TASK PROMPT:
Pictures aside, can you reproduce the records word for word?

Stored dataset items
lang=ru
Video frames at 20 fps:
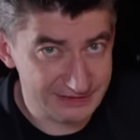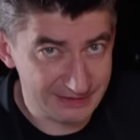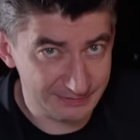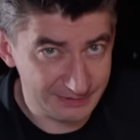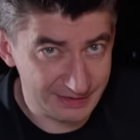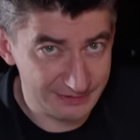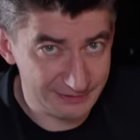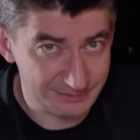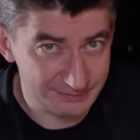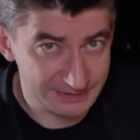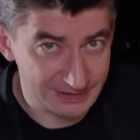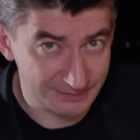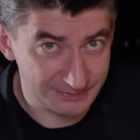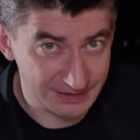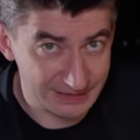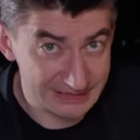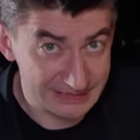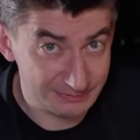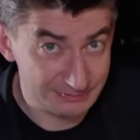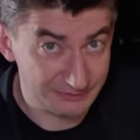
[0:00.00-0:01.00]
добавим, там
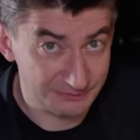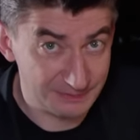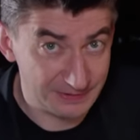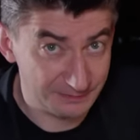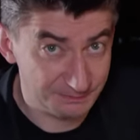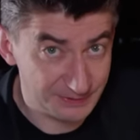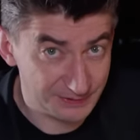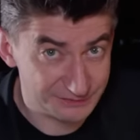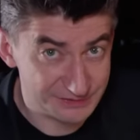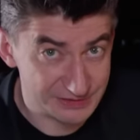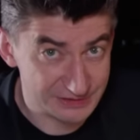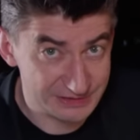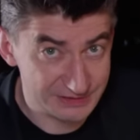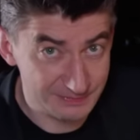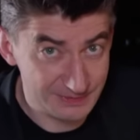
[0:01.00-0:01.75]
хотя бы в припевчик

RESPONSE:
lang=ru
Video frames at 20 fps:
[0:00.00-0:01.00]
добавим, там
[0:01.00-0:01.75]
хотя бы в припевчик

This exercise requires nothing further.